Assigned task: Nothing but the lines from the one containing "[00:00:09.00]" through the last line of the records belongs in the answer, copied exactly and with the pictures left out.

Collected data
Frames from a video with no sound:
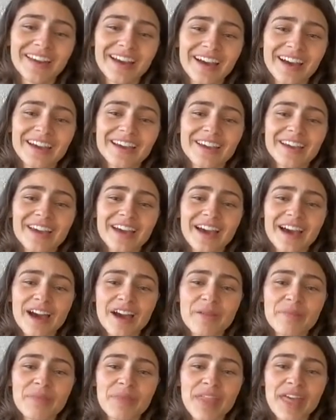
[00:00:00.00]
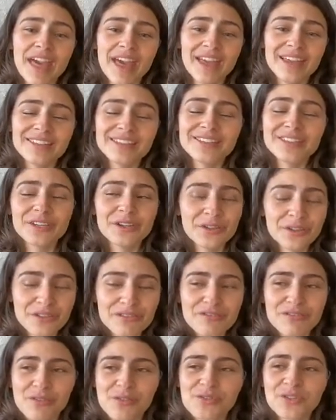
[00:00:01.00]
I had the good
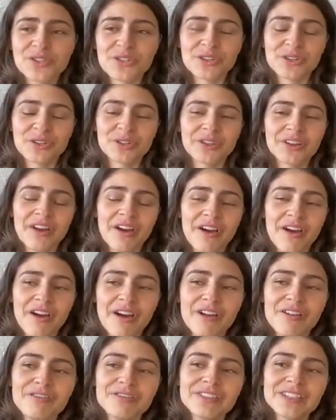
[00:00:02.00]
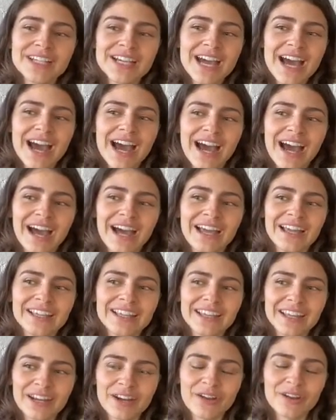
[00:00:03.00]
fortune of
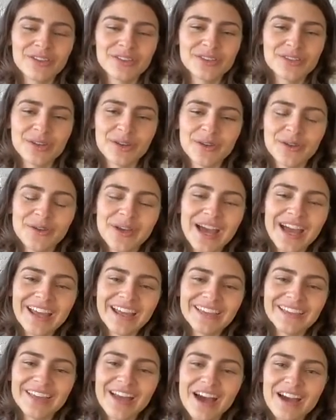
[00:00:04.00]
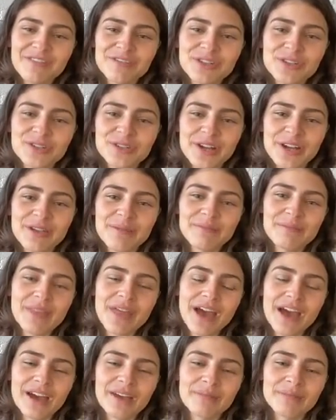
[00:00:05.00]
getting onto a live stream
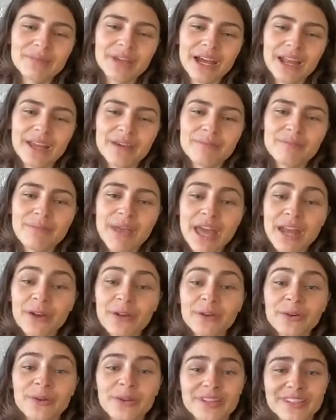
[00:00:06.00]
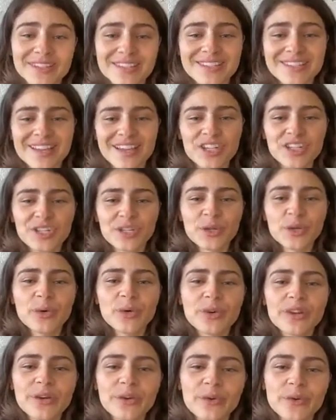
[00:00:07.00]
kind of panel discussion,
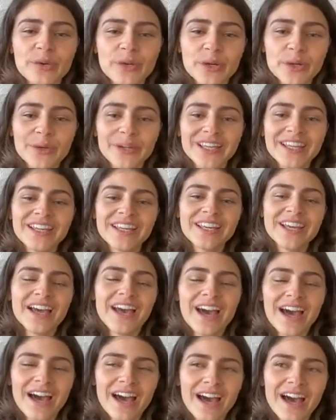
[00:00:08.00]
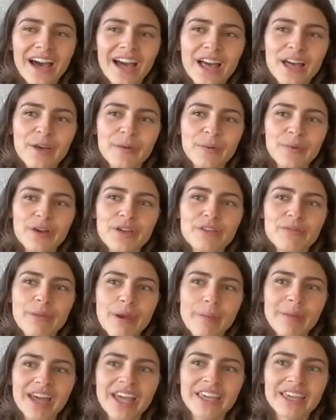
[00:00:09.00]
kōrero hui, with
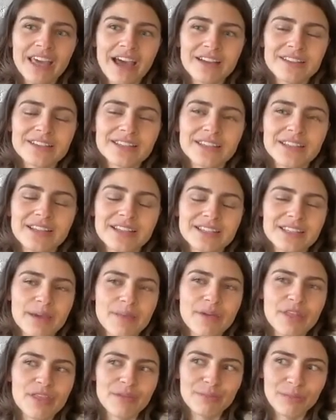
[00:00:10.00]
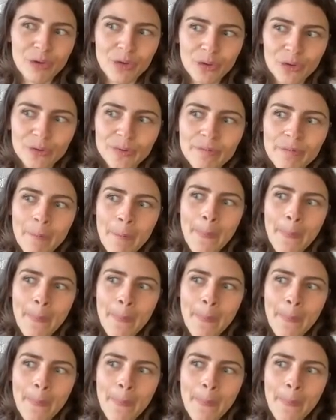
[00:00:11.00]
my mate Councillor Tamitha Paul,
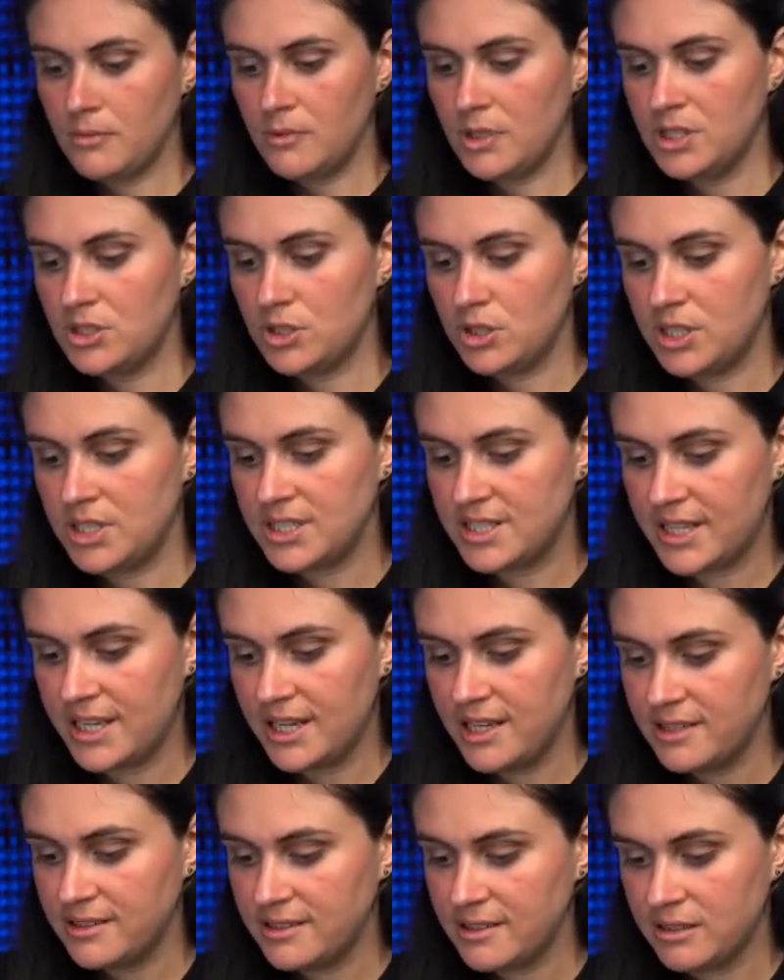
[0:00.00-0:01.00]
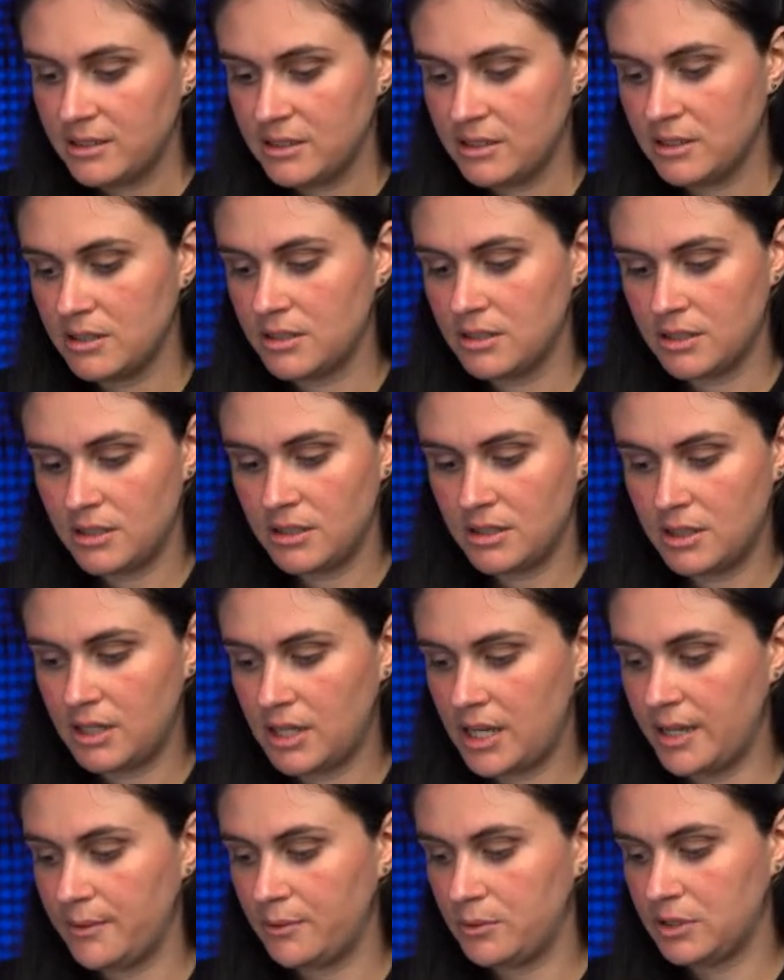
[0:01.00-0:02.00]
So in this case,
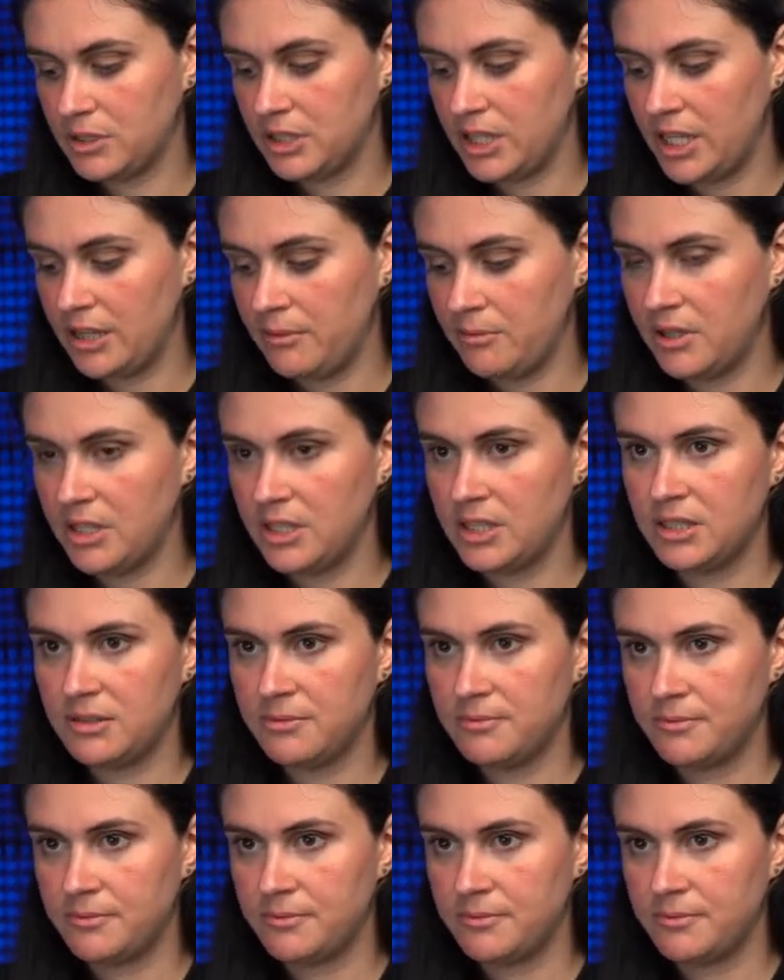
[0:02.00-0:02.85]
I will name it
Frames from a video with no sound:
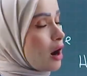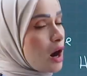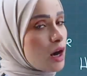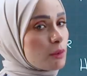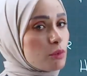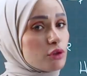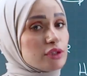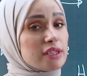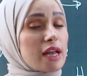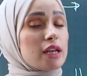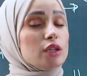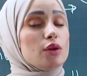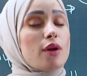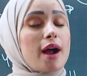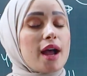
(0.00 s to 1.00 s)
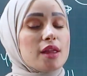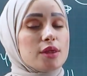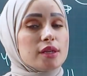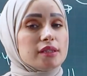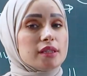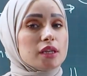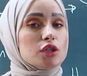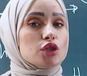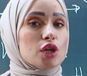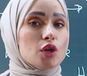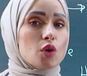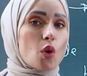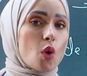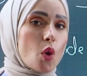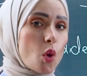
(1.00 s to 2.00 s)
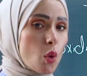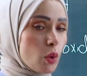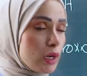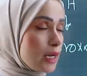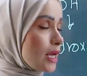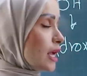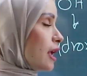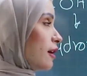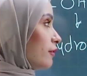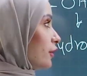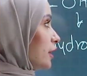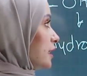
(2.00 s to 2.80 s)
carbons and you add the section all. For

Written solution:
[00:00:09.00]
kōrero hui, with
[00:00:10.00]
[00:00:11.00]
my mate Councillor Tamitha Paul,
[0:00.00-0:01.00]
[0:01.00-0:02.00]
So in this case,
[0:02.00-0:02.85]
I will name it
Frames from a video with no sound:
(0.00 s to 1.00 s)
(1.00 s to 2.00 s)
(2.00 s to 2.80 s)
carbons and you add the section all. For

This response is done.